*Activity*: Reproduce every line of the data, exactly and without its pictures.
Top of The records
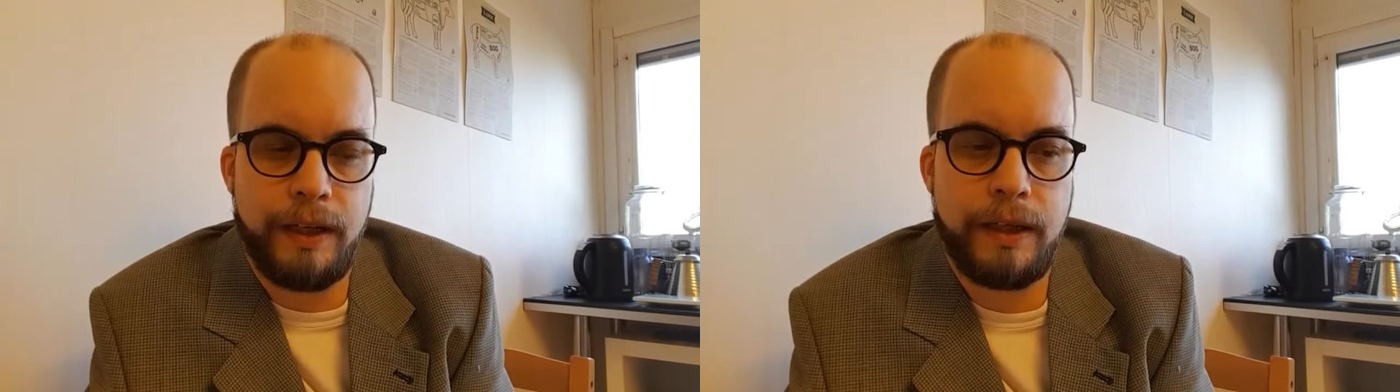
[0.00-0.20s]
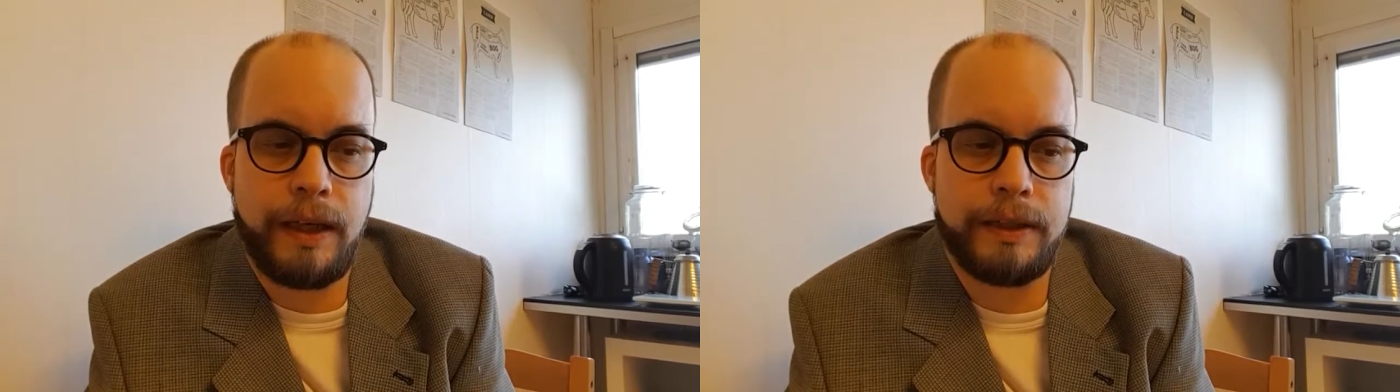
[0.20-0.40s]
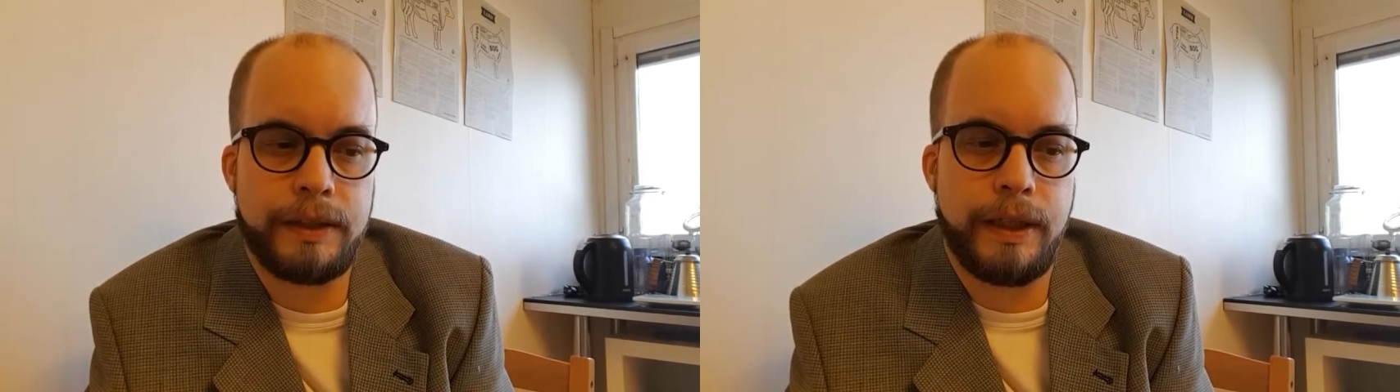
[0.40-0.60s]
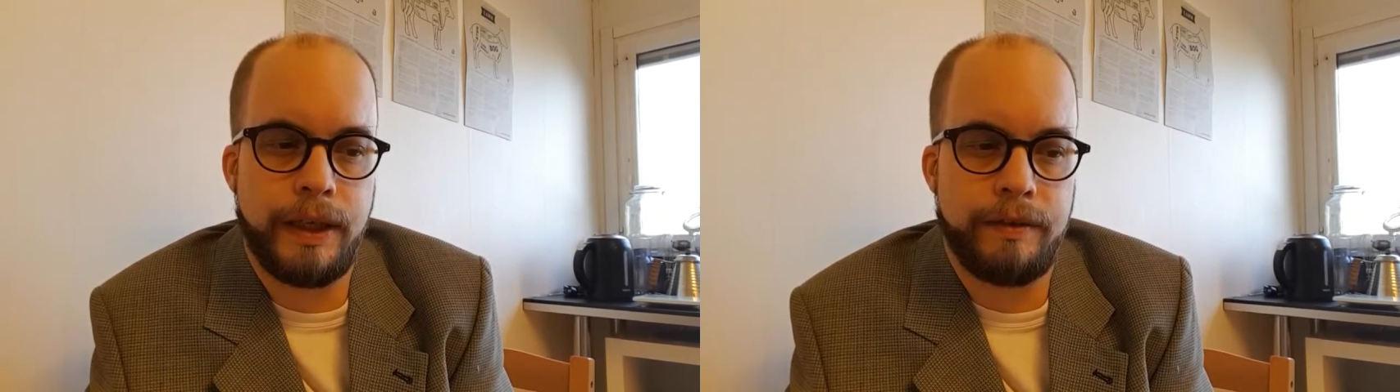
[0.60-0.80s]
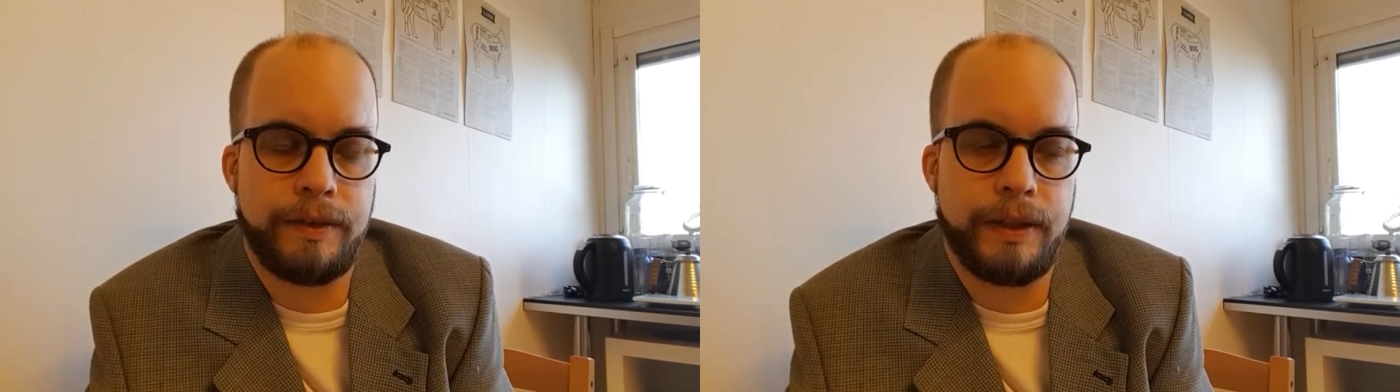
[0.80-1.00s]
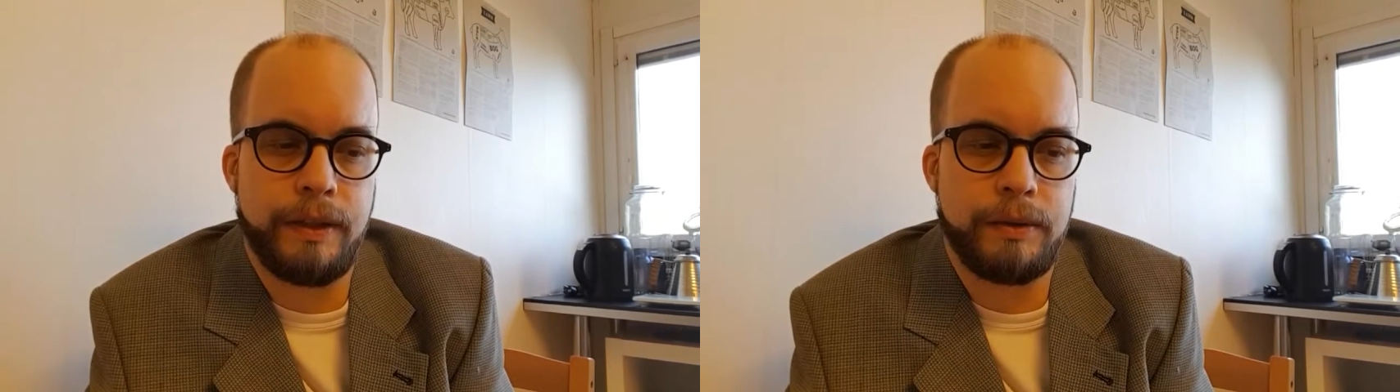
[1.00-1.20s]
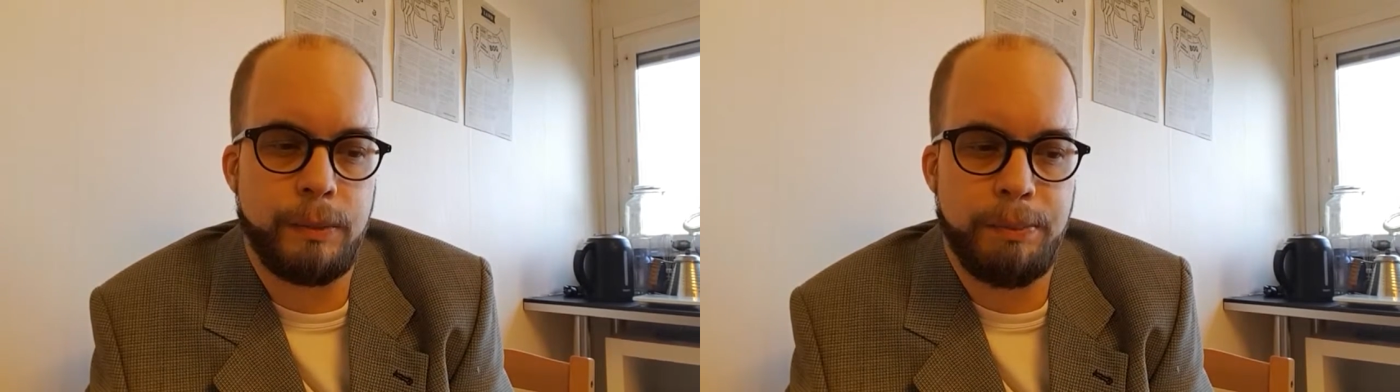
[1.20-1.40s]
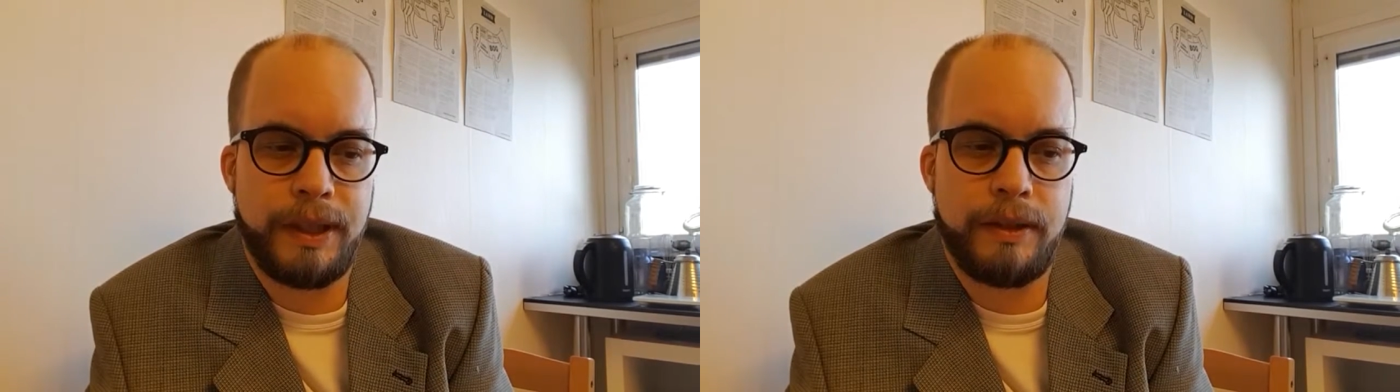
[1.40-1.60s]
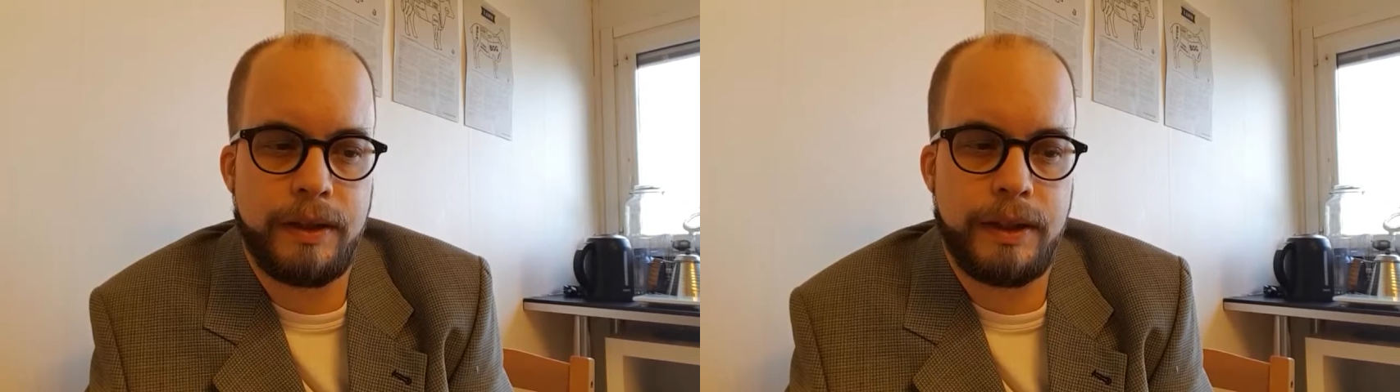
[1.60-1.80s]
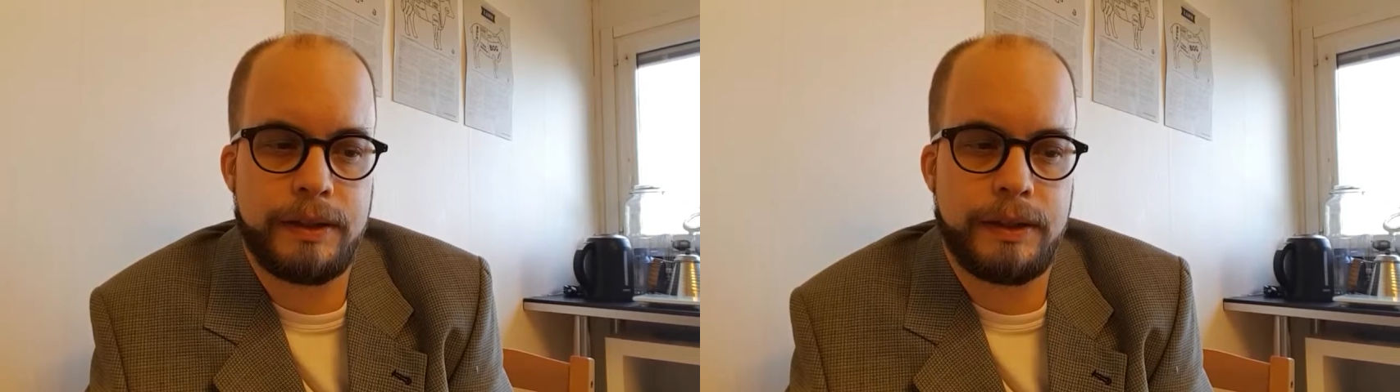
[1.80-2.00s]
It has a hefty dose of
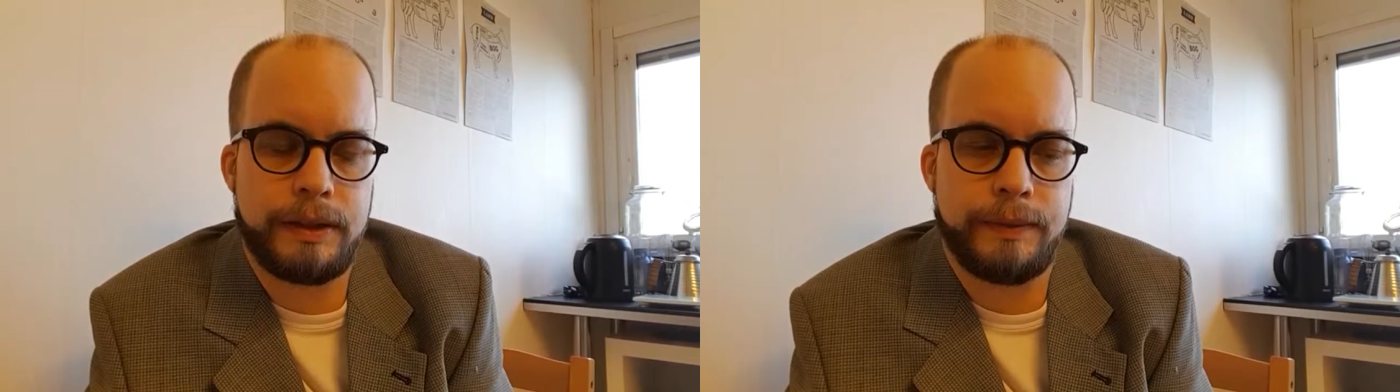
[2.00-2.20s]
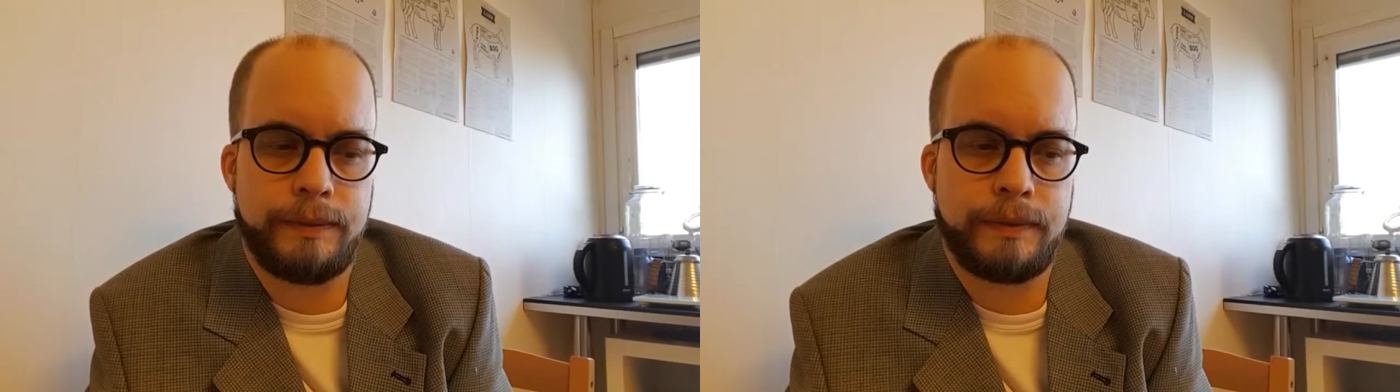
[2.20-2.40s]
bitterness,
Bottom of The records
*Result*:
[0.00-0.20s]
[0.20-0.40s]
[0.40-0.60s]
[0.60-0.80s]
[0.80-1.00s]
[1.00-1.20s]
[1.20-1.40s]
[1.40-1.60s]
[1.60-1.80s]
[1.80-2.00s]
It has a hefty dose of
[2.00-2.20s]
[2.20-2.40s]
bitterness,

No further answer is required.